In September 1861, Byron B. Wilson, 24, enlisted as a private in Company H of the newly forming 4th Vermont Infantry. Over the time of his service, Wilson wrote home regularly; some of his letters to his sister, Persis Wilson Avery, appeared as part of a volume published by the United States Sanitary Commission in 1865 titled Soldiers’ Letters, from Camp, Battlefield and Prison. Two of them are presented below.
In the first letter, Wilson wrote his sister from Camp Griffin in Lewinsville, Virginia:
You are feeling comforted on account of the bad weather, thinking we cannot advance; or, in other words, that I shall not as yet be in battle! Now are you as fully patriotic as a sister of mine ought to be? Are you not willing to give me up, if it be my lot to fall in battle? Certainly it is no harder for me to die than for others; and can it be harder for you to give me up than for others to give up those near and dear to them? If I return at all to Vermont, it will not be until the war is over.
Byron B. Wilson
4th Vermont Vols.
Army of the Potomac
The following spring, he sent the following letter to Persis to wish her a happy birthday:
Camp before Richmond, 1862
Sister dear —
I thought of you on [June] the seventeenth, the anniversary of the battle of Bunker Hill and of your birth. How I should have liked to be with you on that birthday! But my duties are here, and will be for a long while, I reckon. You are twenty-four—is it possible? Yes, for I am twenty-six. How swiftly have passed these years! How short the time since in childhood we sported together and gambolled gleefully, oblivious of care! Those were happy days, but they are not to return. You express the opinion that your life has been unprofitable. Not so. True, we all see in mature age the follies of our youth, and where we have erred. If we could commence with the knowledge and experience we now have, it would be different; but in our ignorance, youth’s years were as well spent as mature age.

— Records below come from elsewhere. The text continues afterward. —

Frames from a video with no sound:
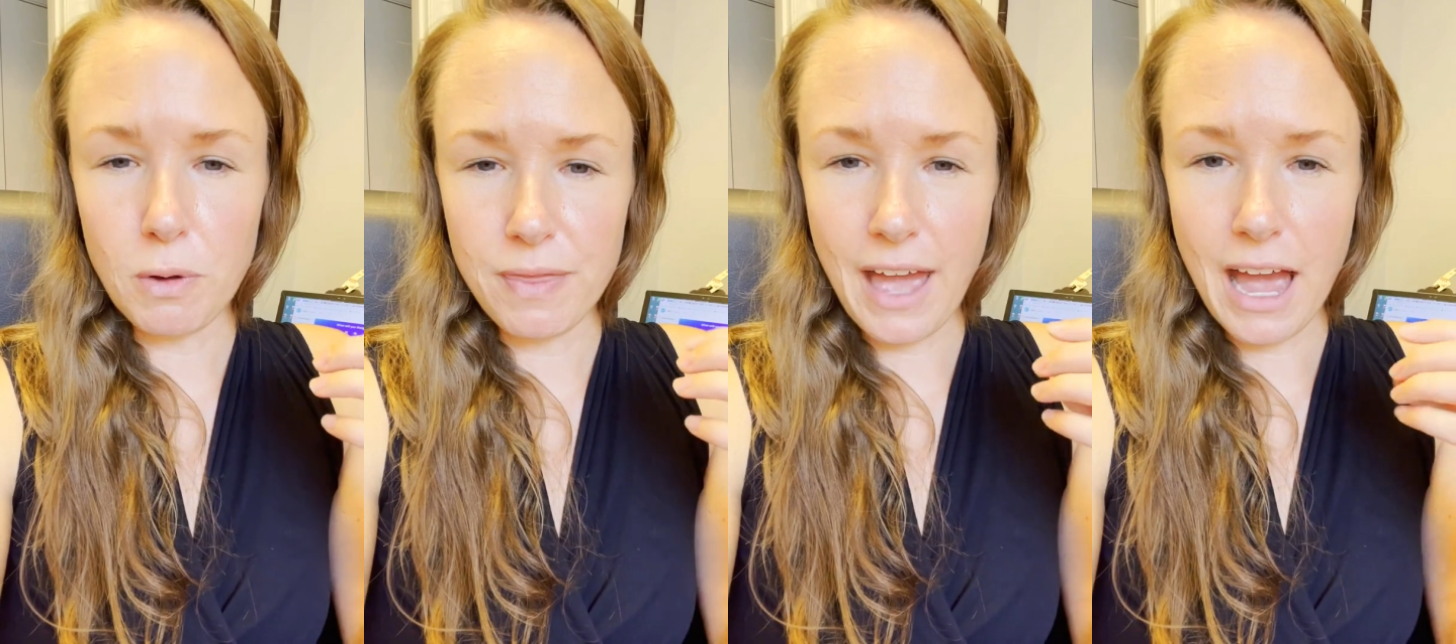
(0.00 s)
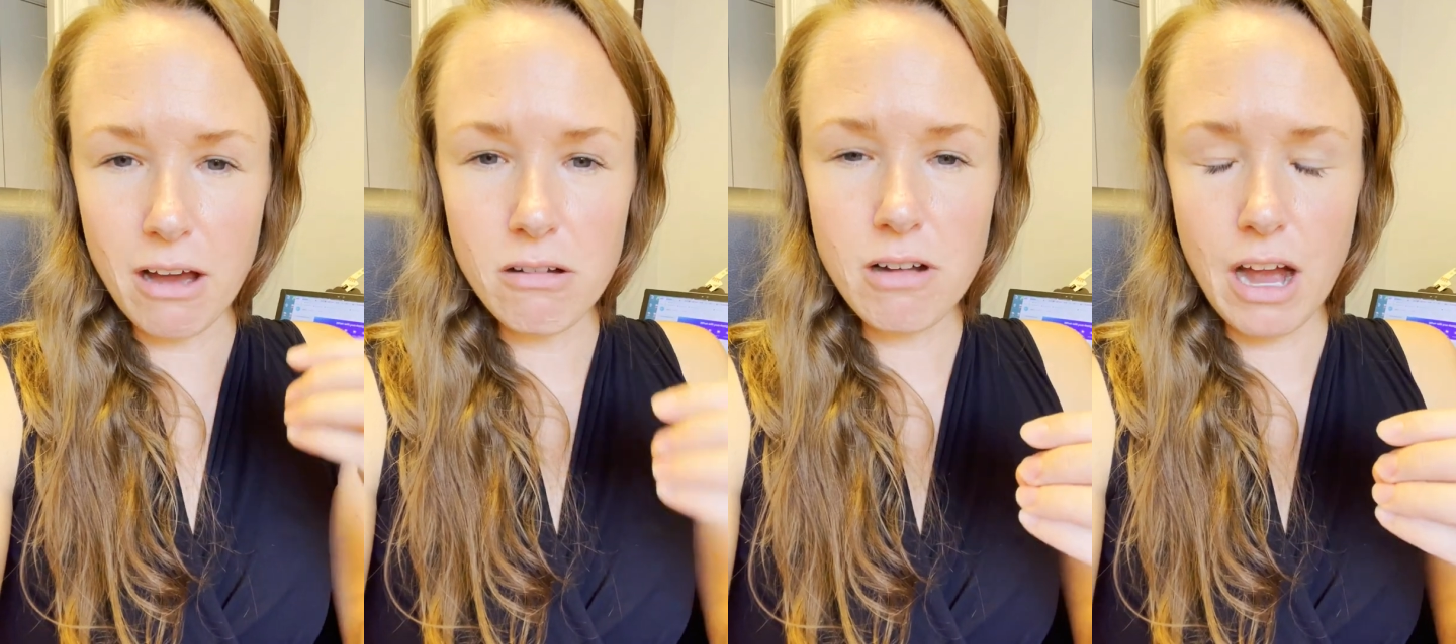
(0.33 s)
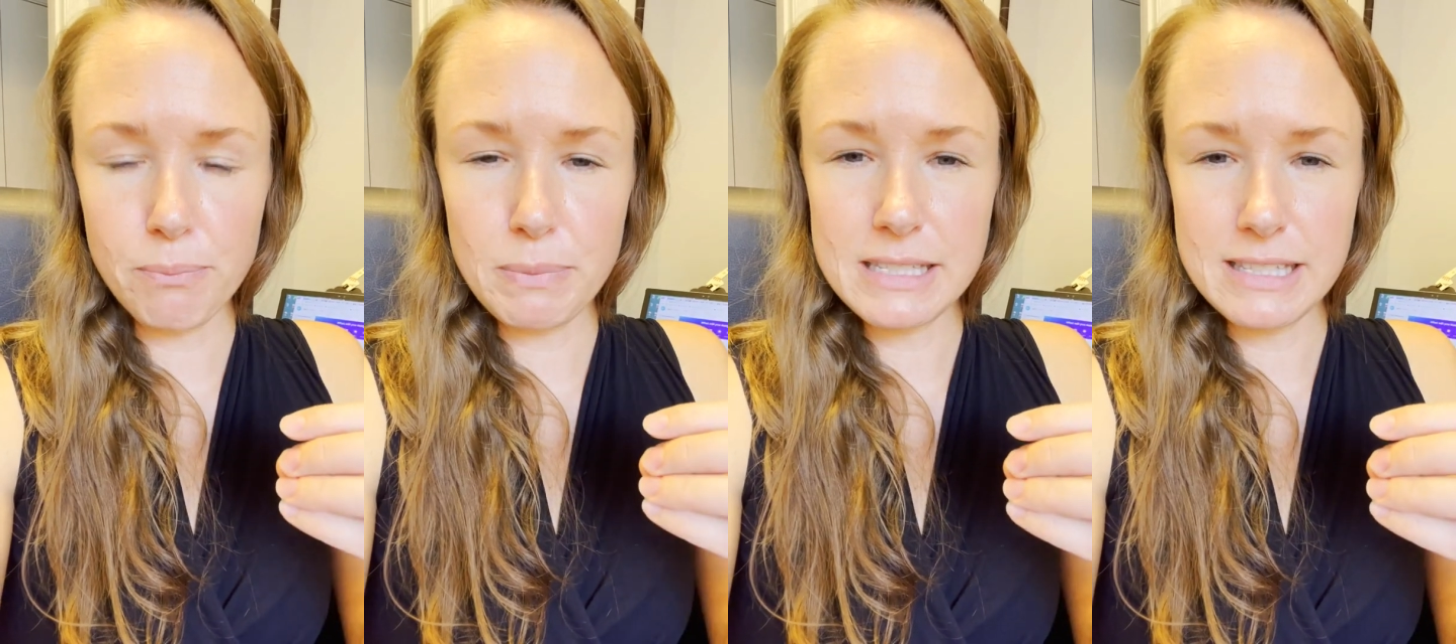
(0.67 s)
without
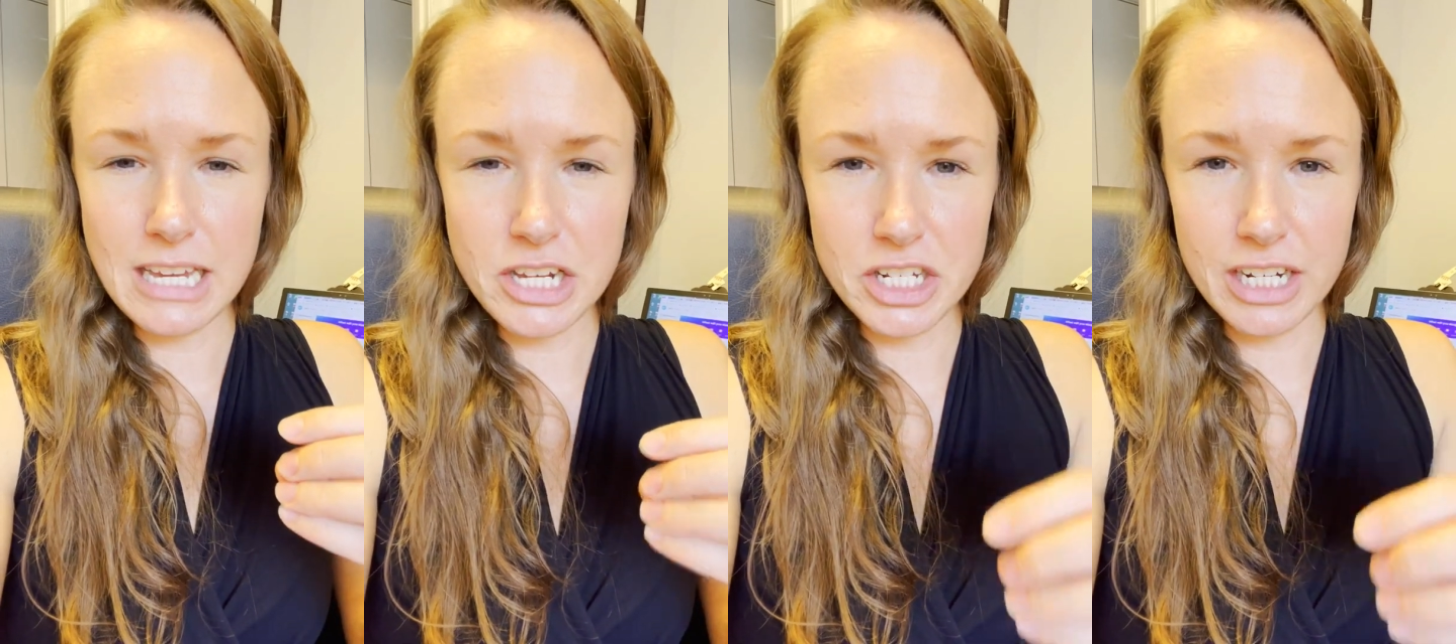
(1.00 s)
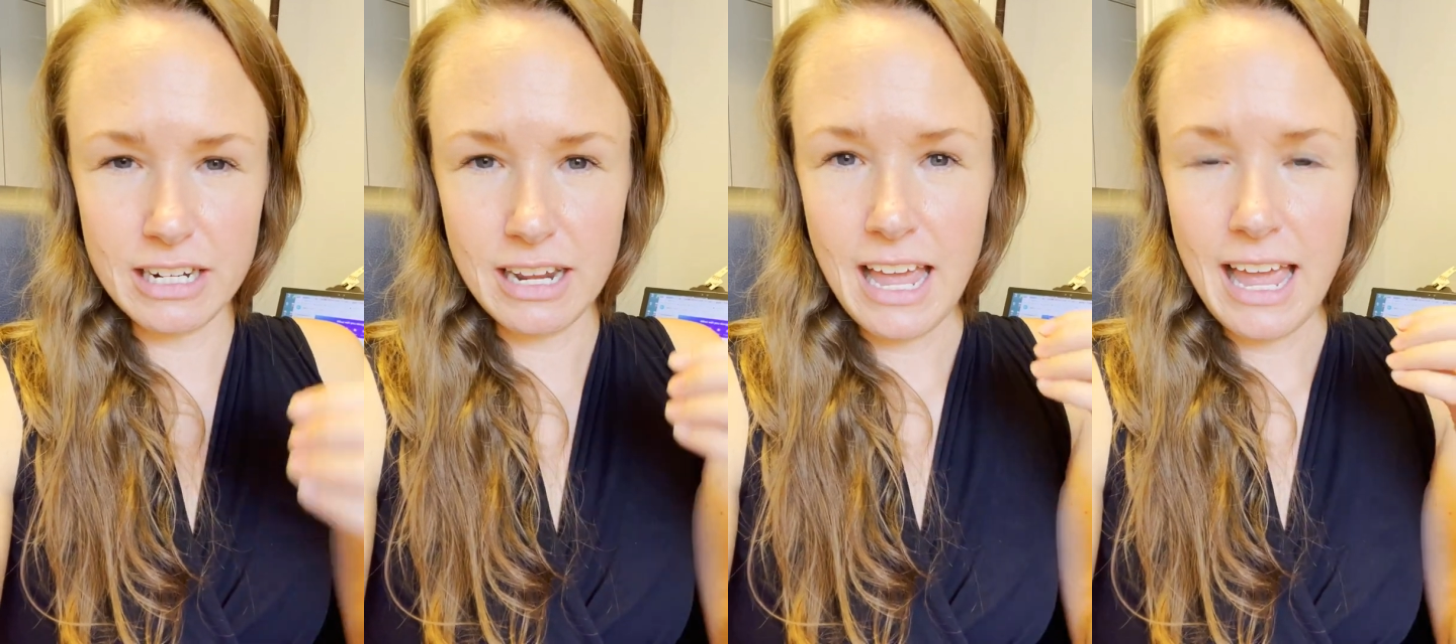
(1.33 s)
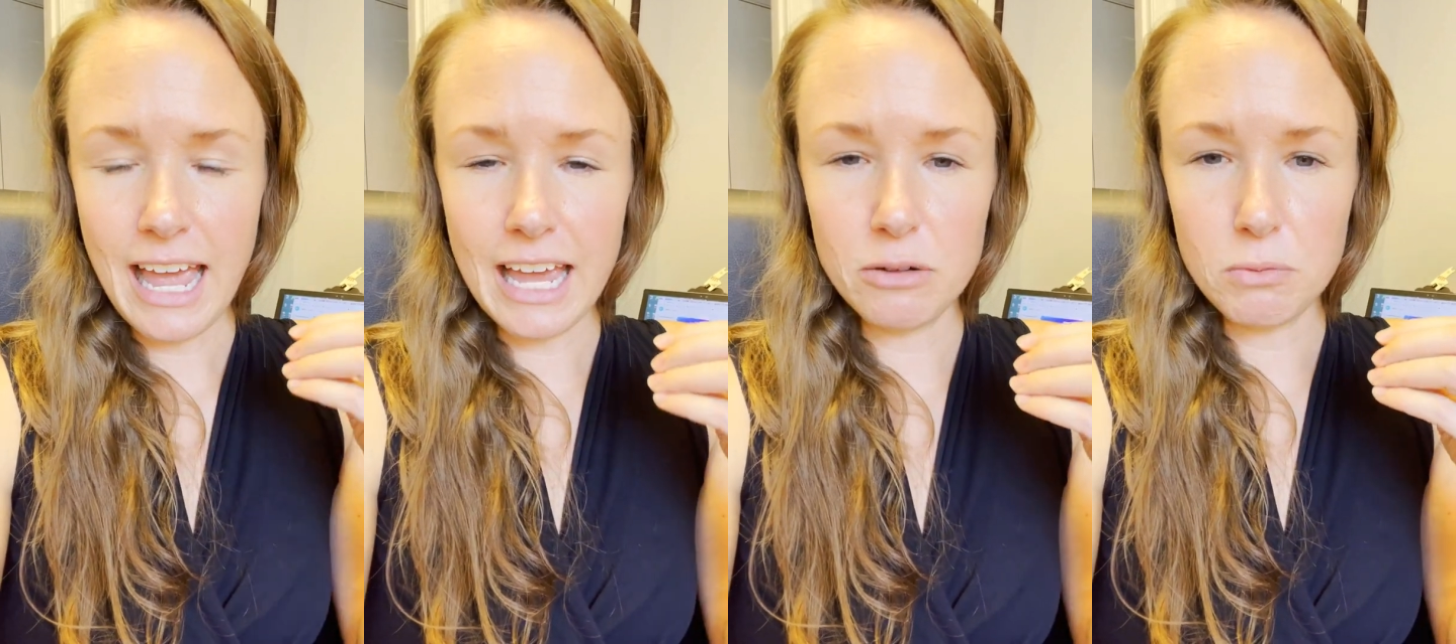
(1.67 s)
compensation
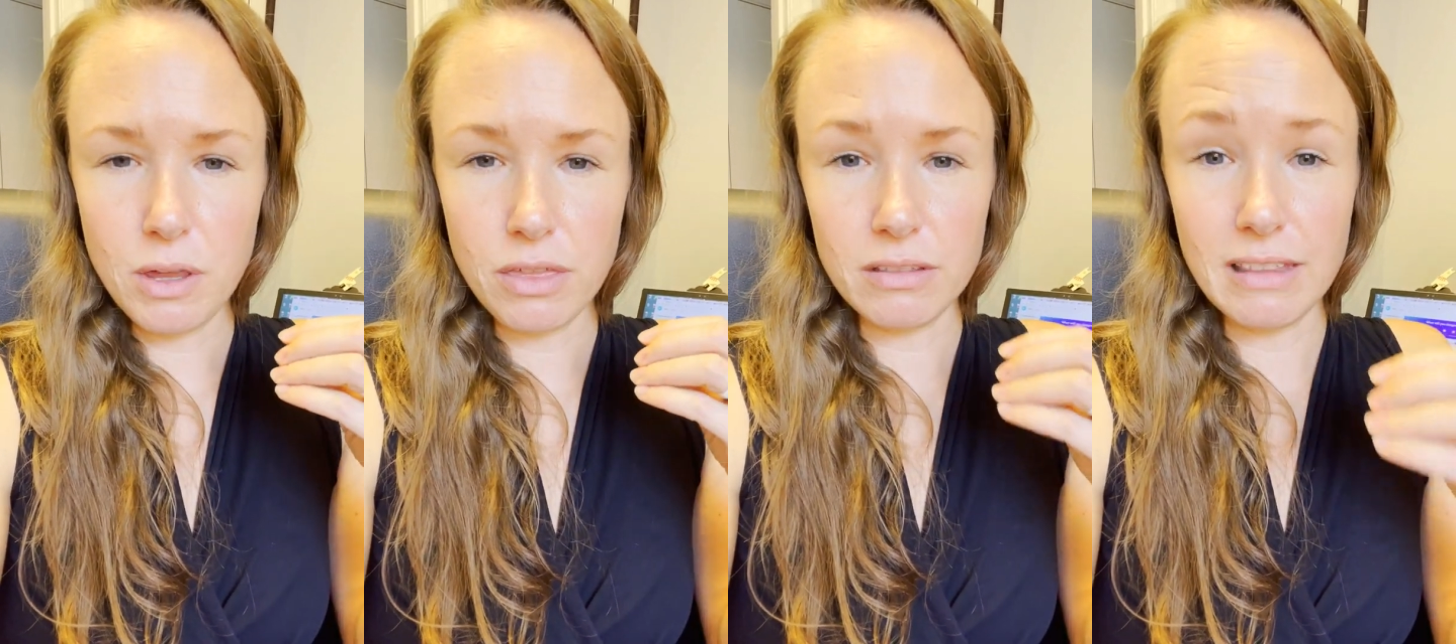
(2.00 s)
and with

When this rebellion broke out, I felt it to be my duty to help put it down. I think you all feel that our family owes some assistance to the Government. Who could better be spared to render it than I? If I fall, remember me as a patriot and a soldier, though ever so humble.
Byron B. Wilson
Veteran Volunteers
Wilson’s letters were accompanied by the following note by the editors, who relayed the young soldier’s fate:
Byron B. Wilson,
4th Vermont Vols., Army of the Potomac.
This noble young soldier fell in the “battles of the Wilderness,” May 5th, 1864, after having been engaged in fifteen battles! Antietam, Fredericksburg, Gettysburg, and others equally severe. Fighting bravely, he died at his post, writes one who knew him. “By precept and example, he gave evidence of his soldierly culture. He was a young man of high literary taste and perseverance. In our Lyceum he stood always first. Asa soldier he was unimpeachable, and as an officer highly beloved.” “I could say much in praise of your dear brother,” says another friend; “but all would not bring him back to you. He fell in the Wilderness, and was buried as he fell. He was buried in the silence of the night, but a few rods in front of the enemy’s lines.” The patriotic young Wilson, contemplating the contingencies of life and death, said: “Whatever it maybe, I am content, only that the Union may be preserved.”
Persis Wilson Avery and her husband would have six children. They named their third, a boy born in 1864, Byron Fred Avery, after Persis’ fallen soldier-brother.